Can rheumatoid arthritis be mistaken for osteoarthritis?

Donna Hill Howes, RN
Family Medicine
Osteoarthritis and rheumatoid arthritis can be mistaken for each other because both are characterized by swelling and inflammation. However, rheumatoid arthritis is different because in this condition, the body's immune system attacks the joints. This can happen suddenly and cause severe inflammation. On the other hand, osteoarthritis is caused by a breakdown of joint cartilage and tends to develop over time.
Natalie E. Azar, MD
Internal Medicine
Rheumatoid arthritis and osteoarthritis share similar symptoms, but RA symptoms tend to be more severe and for longer periods. Watch rheumatologist Natalie Azar, MD, discuss how these two conditions are different and how doctors distinguish them.

While both rheumatoid arthritis (RA) and osteoarthritis (OA) affect our joints, they cause unique problems allow us to diagnose them separately. RA typically causes morning stiffness that lasts greater than an hour, affects the small joints of the hands and feet symmetrically, and can cause whole body symptoms such as fatigue. OA usually affects the large joints asymmetrically with stiffness increasing as the day goes on or with prolonged rest. Rarely does OA cause systemic or whole body symptoms. Also RA can occur at any age while OA is more commonly seen in older individuals after years of joint breakdown.

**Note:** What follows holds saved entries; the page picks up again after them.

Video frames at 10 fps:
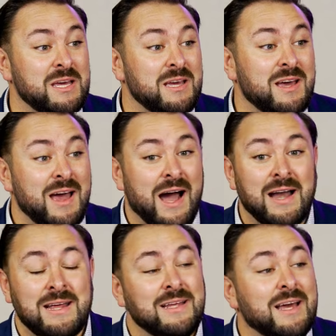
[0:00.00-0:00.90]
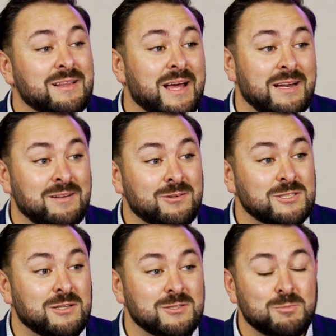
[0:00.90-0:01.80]
me. Right. I didn't get that in those
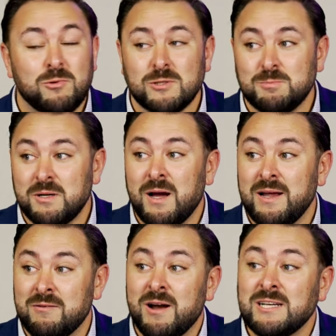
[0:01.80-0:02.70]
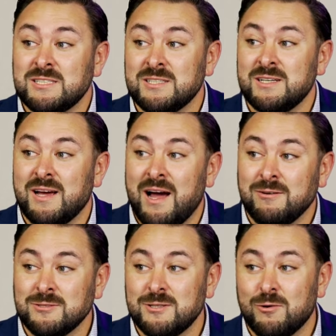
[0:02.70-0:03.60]
other sports. But Definitely. in wrestling, I
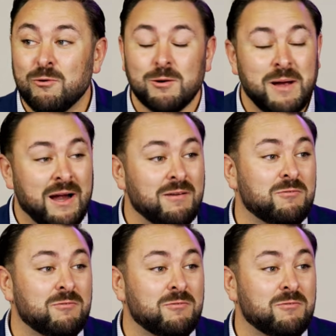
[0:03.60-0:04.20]
was the quarterback on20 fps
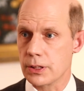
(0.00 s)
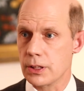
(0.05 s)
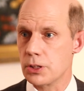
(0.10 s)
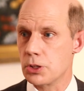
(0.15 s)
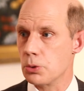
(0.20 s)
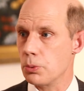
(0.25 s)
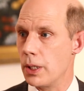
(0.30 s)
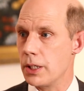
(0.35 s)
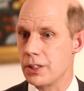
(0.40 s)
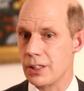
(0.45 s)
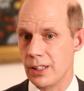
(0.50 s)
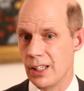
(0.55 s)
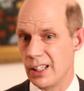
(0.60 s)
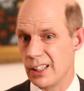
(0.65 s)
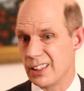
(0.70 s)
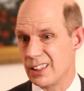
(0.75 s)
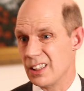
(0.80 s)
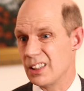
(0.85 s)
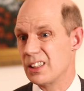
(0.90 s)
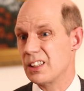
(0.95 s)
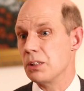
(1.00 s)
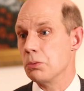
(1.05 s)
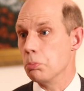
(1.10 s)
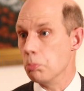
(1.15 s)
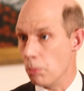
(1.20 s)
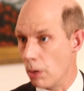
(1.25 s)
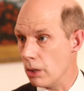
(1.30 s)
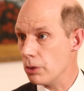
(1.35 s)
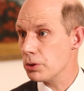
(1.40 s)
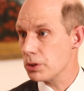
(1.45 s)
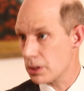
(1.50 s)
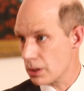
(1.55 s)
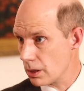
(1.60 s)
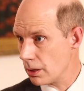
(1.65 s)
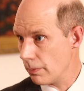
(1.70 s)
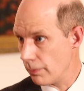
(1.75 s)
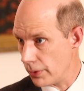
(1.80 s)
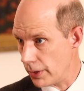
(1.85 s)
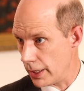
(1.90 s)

situation that exists in mostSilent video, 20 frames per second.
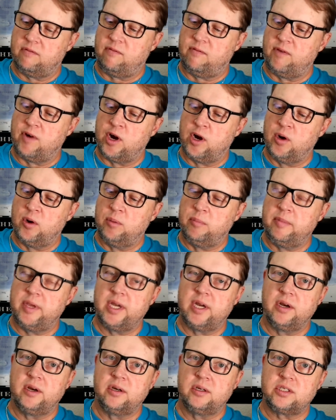foam
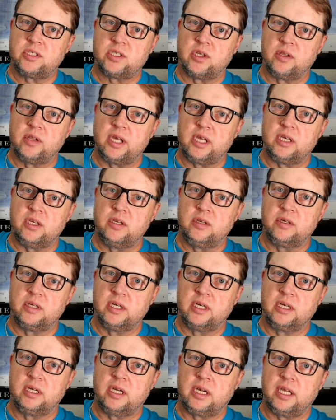here so that you
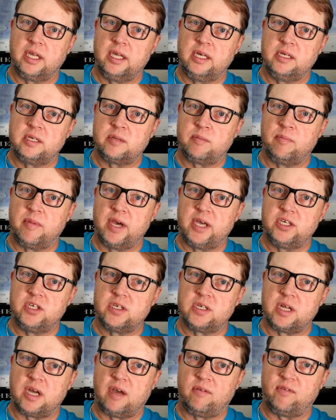can clean
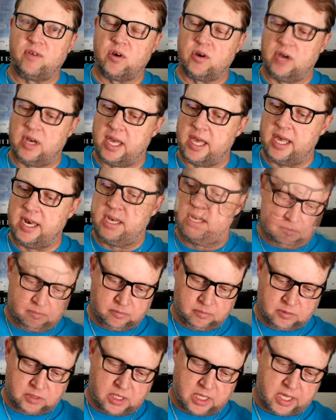smudges off your lens.
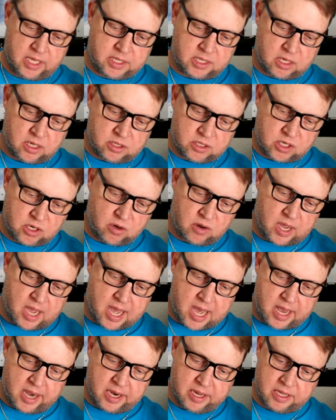It's also
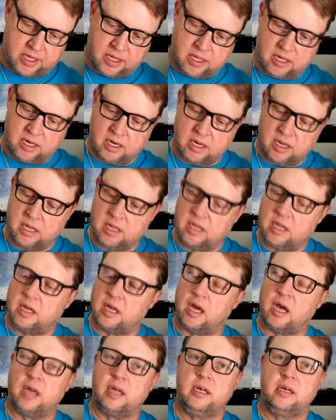got
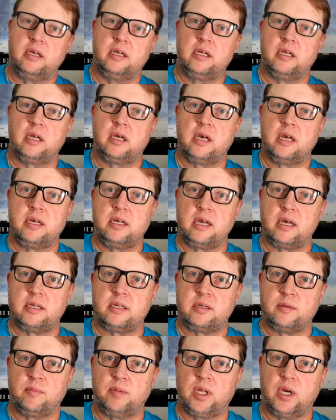a
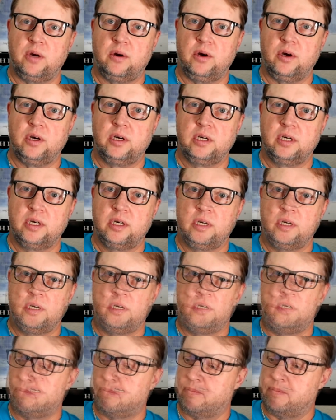dust blower
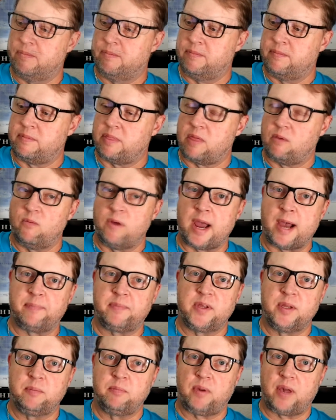
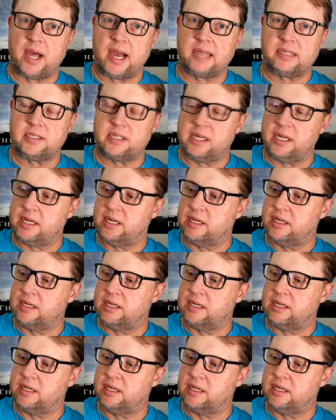wrapped in plastic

Because both rheumatoid arthritis and osteoarthritis cause joint pain and stiffness, the two conditions are sometimes mistaken for one another. However, rheumatoid arthritis also tends to affect the entire body, causing achy muscles, fatigue, weight loss and flu-like symptoms. Also, rheumatoid arthritis usually affects the same joint on both sides of the body such as both wrists or both knees.

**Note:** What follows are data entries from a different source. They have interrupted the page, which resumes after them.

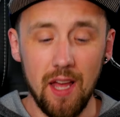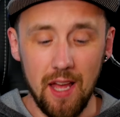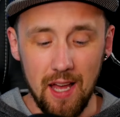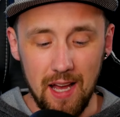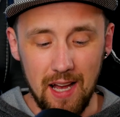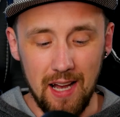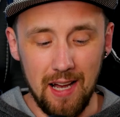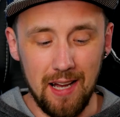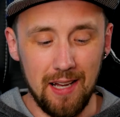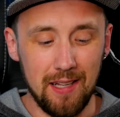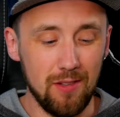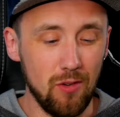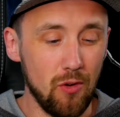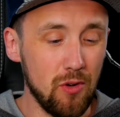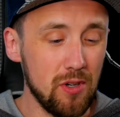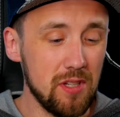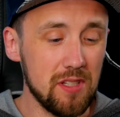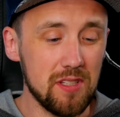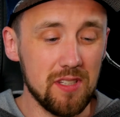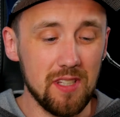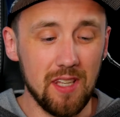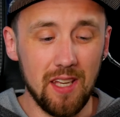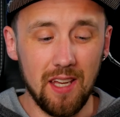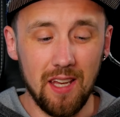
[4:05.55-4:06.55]
and
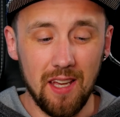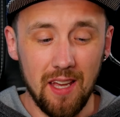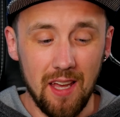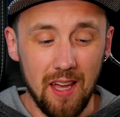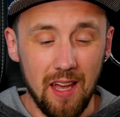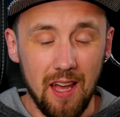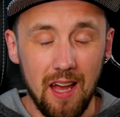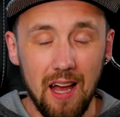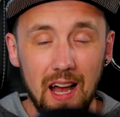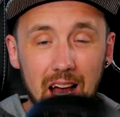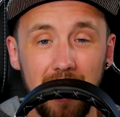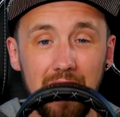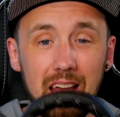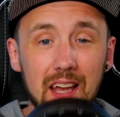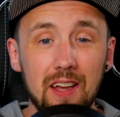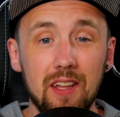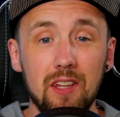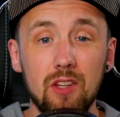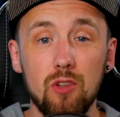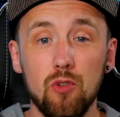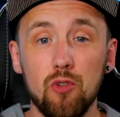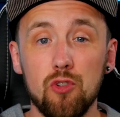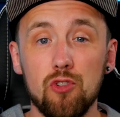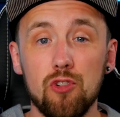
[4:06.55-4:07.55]
honestly I
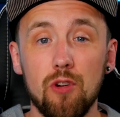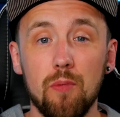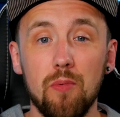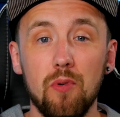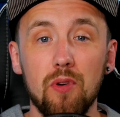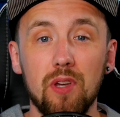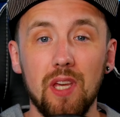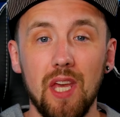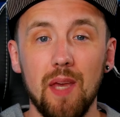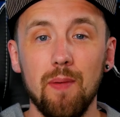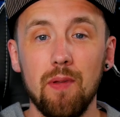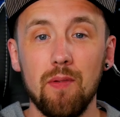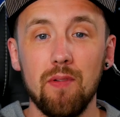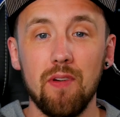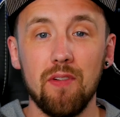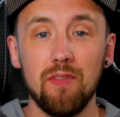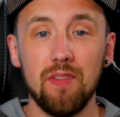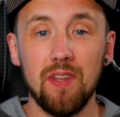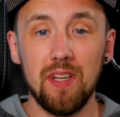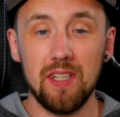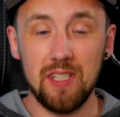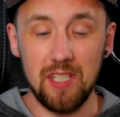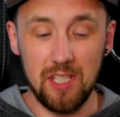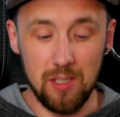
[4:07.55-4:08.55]
had no trouble gaming with
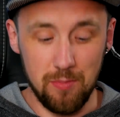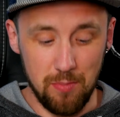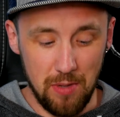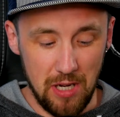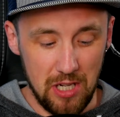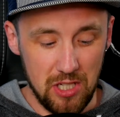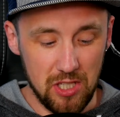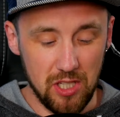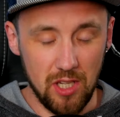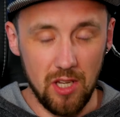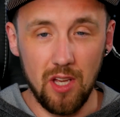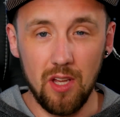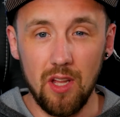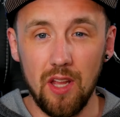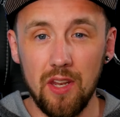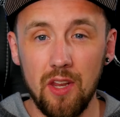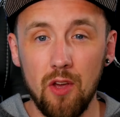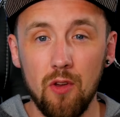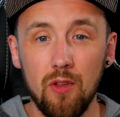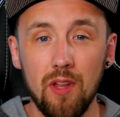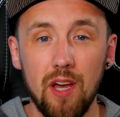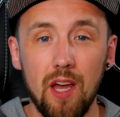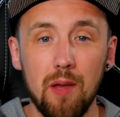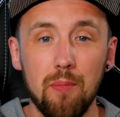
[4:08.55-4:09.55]
this, especially
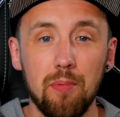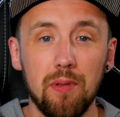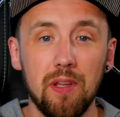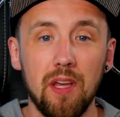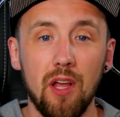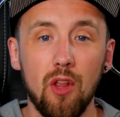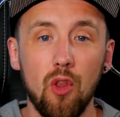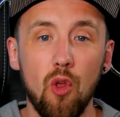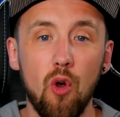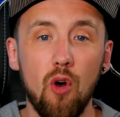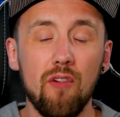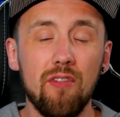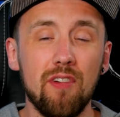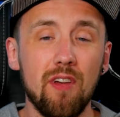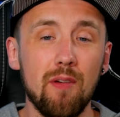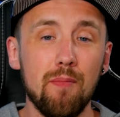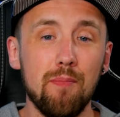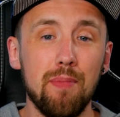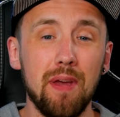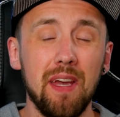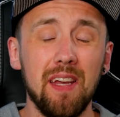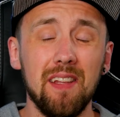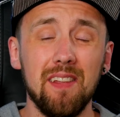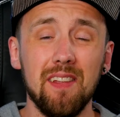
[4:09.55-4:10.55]
now that I play a lot of
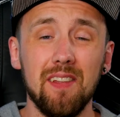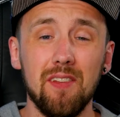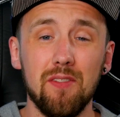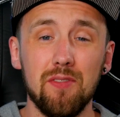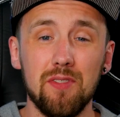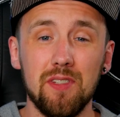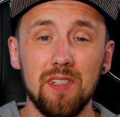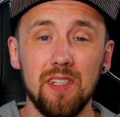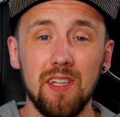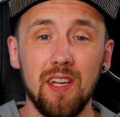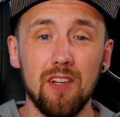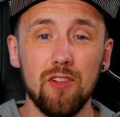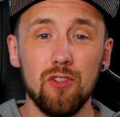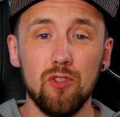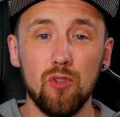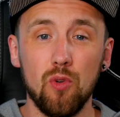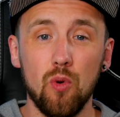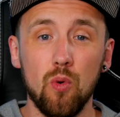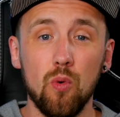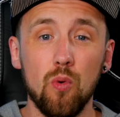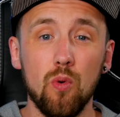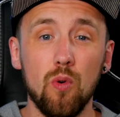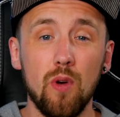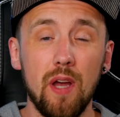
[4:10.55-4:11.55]
competitive
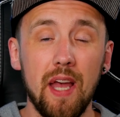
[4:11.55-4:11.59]
CSGO.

Rheumatoid arthritis is an autoimmune disease in which the immune system mistakenly attacks healthy cells and tissues. Osteoarthritis is a painful joint disease caused by age-related wear and tear, injury or, in rare cases, genetic illnesses.

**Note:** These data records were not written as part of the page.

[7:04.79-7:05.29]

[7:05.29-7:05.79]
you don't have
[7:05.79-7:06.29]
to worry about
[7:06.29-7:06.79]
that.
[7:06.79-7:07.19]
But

No single test can diagnose osteoarthritis. Most doctors use several methods to diagnose the disease and rule out other problems. These methods include:
  • Taking a medical history
  • Giving a physical exam
  • X-raying painful areas
  • Giving blood tests or examine the fluid in the joints
Dr. Mehmet Oz, MD
Cardiology (Cardiovascular Disease)
Rheumatoid arthritis (RA) might be initially mistaken for osteoarthritis (OA), but the symptoms of RA are different from those of OA. RA usually brings severe pain, swelling and an extremely limited range of motion. The affected joints are often swollen, red and warm to the touch. RA is also symmetrical, which means that if you have an affected joint on one side of your body, the same joint on the other side is likely to be affected too. RA causes fatigue, loss of appetite and sometimes a low fever. Perhaps the biggest difference between RA and OA is that RA tends to come in flare-ups -- you have an attack of bad pain and inflammation that may then go away for a long time. But with OA, you don't get flare-ups or periods of remission.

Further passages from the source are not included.